Mesela duygular, ilkel insanlar duygulara ihtiyaç duymuyordu çünkü ortada ne bir dil, ne bir sosyal yaşam, ne de bir sanat vardı. Kendini ve aileni doyur, onları vahşi hayvanlardan koru, çocuğunun neslini uzatabilmesi için koru gibi şeyler. Çağımızda insanlar var olduklarını kanıtlamak için duygu sahibi olduğunu gösteriyorlar. İyi veya kötü duygular.
İnsan yaşadığına inanmak istiyor. Halbuki ben inanmıyorum. Biyolojik olarak yaşam sahibi bir canlı olsam da sadece biyolojik bir varlık değiliz. Bu yüzden insan temel ihtiyaçlarını rahatça karşıladığı sürece yaşadığına inanamıyor. Ben mesela.
Senin yaşadığına inanman için bir tutkun olmalı, temel ihtiyaçlar dışında başka bir ihtiyaç bulmalısın. Kimisi bunu resimle, müzikle, tiyatroyla; kimisi bunu parayla, güçle, şöhretle gideriyor.
İnsanlar aç varlıklardır. Bir mantar gibi bulunduğu yeri sömürüp yok eder. Doymak bilmez bir açlık...
İlk çağlarda bu yemek bulma ve korunma açlığıydı. Dünyayı tüketecek bir açlık. Tek destek, üremekti ve insanın en iyi yaptığı şey de buydu.
Üremek..
Üredikçe, yok etti.
Yok ettikçe, yenileri çıktı.
Yenileri çıktıkça, yok etti.
Ve eninde sonunda yenileri çıkmayacak kadar çoğaldı.
Günümüzde bu açlık başka şekillerde kendini gösteriyor.
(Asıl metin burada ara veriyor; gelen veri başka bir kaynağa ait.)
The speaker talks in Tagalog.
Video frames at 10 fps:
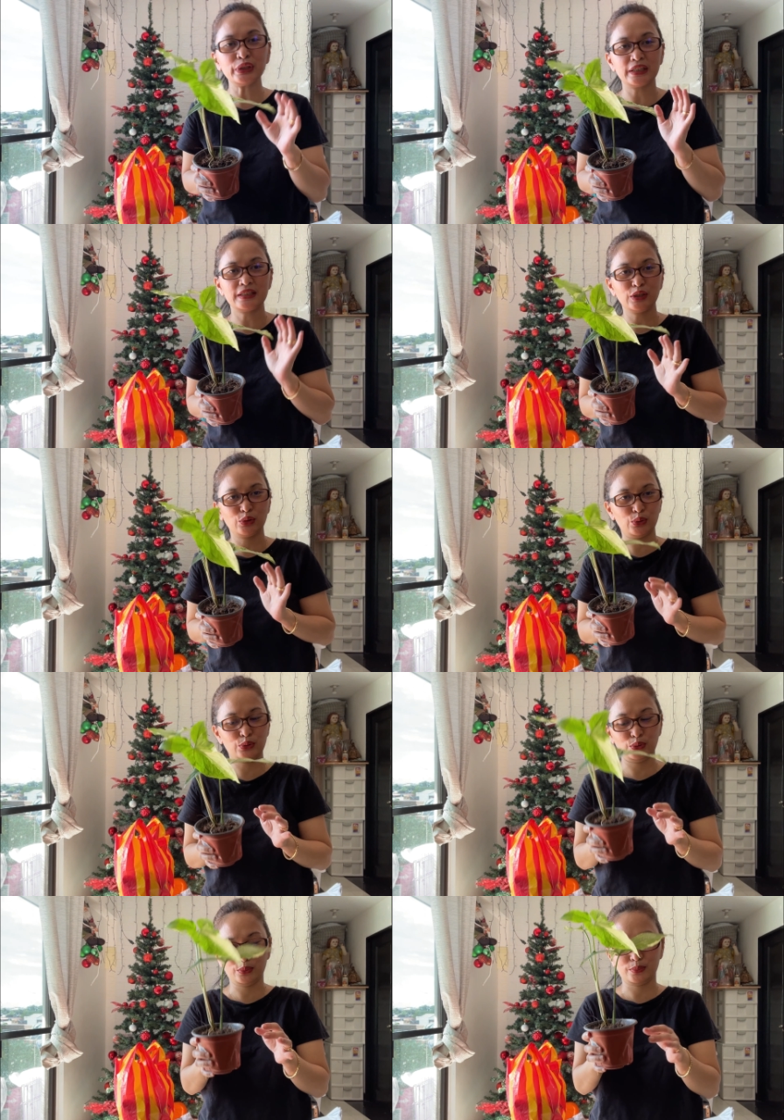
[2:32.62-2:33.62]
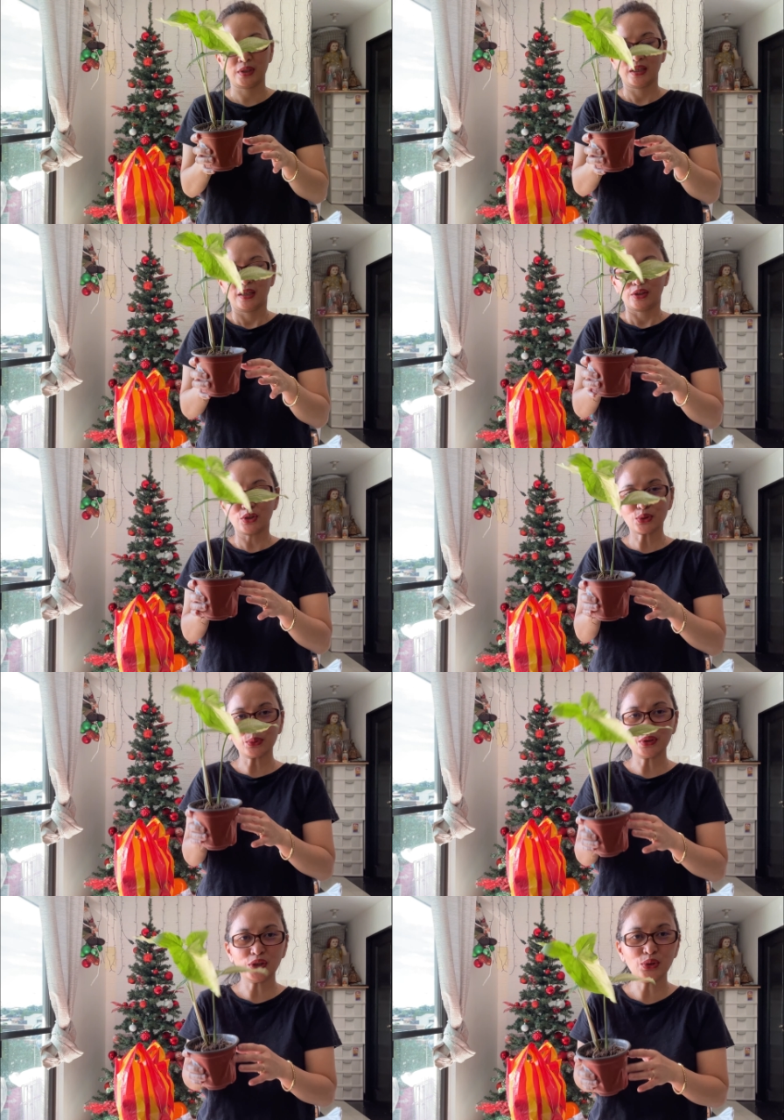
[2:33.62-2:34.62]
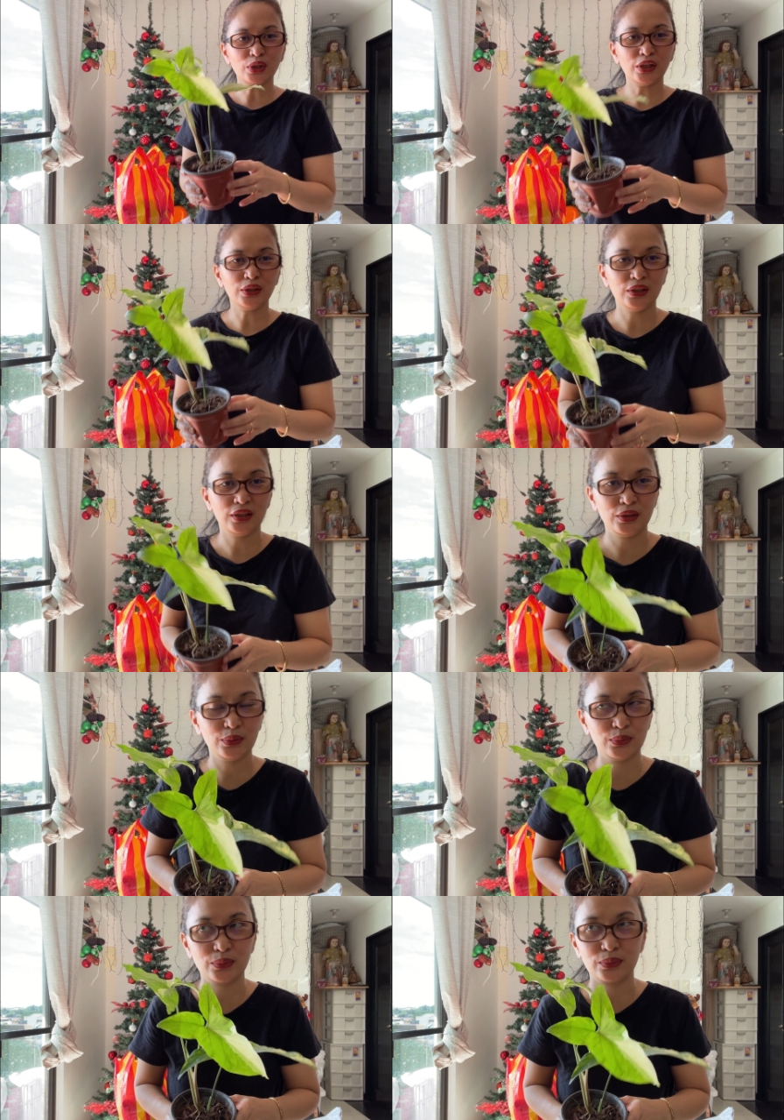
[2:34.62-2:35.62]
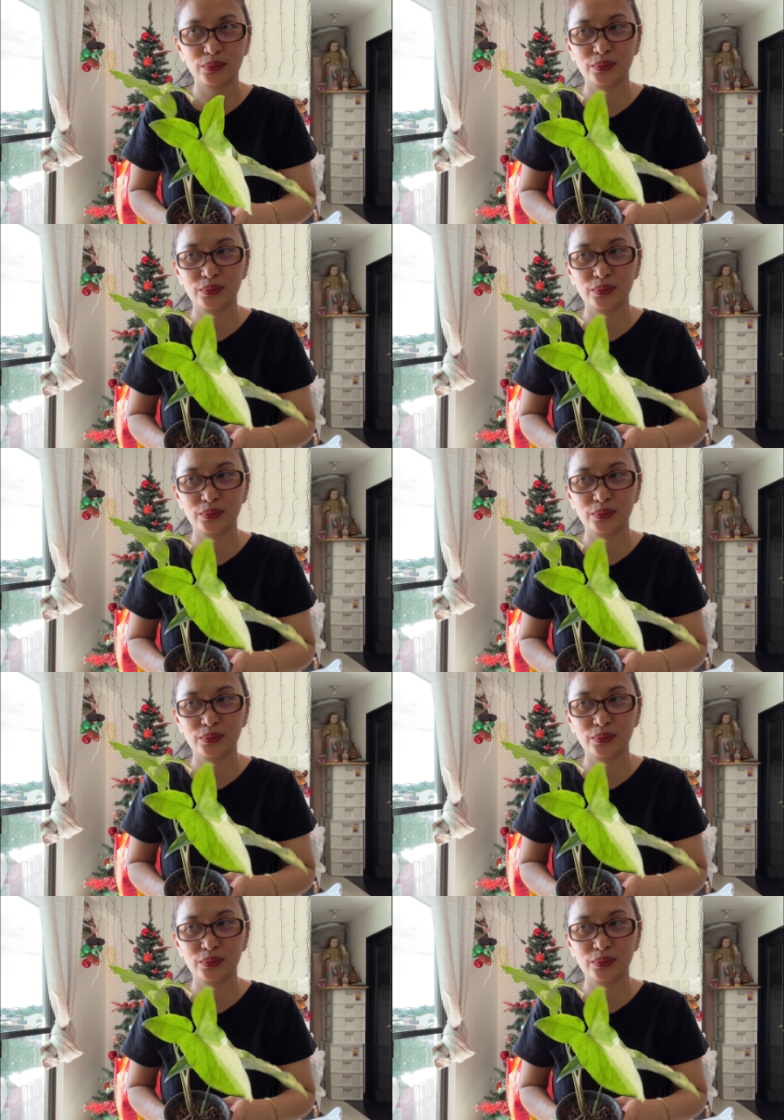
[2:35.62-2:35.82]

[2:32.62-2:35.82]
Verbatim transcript: ko na Syngonium. Gusto ko din yung ano eh, yung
Mesela paraya aç insanlar, ne kadar parası olursa olsun doymuyor, bulduğu bütün kaynakları yok ediyor, para uğruna
Mesela güçe aç insanlar, daha fazla güç için daha fazla katliam yapıyor ama bunu yaparken hiç düşünmüyor, rahatsız olmuyor çünkü yaptığını kendine çok doğal bir şey olduğu üzerinde kandırıyor.
Bunu iyi örnekler ile de gösterebiliriz.
Çoğu yazar, çoğu ressam, çoğu şair hepsi üretmeye açlar. Gerçekten bu tutkuya sahip olanlar, dünya yok olana kadar üretmek istiyor. Veya bilim insanları...
Sonuç olarak; insanın var olduğunu kanıtlaması için bir sürü yol var. Bunları size anlatıyorum, umarım siz kendinize bunları kanıtlayabilirsiniz. Ben kendime kanıtlayamıyorum, bu yüzden size çok ihtiyacım var.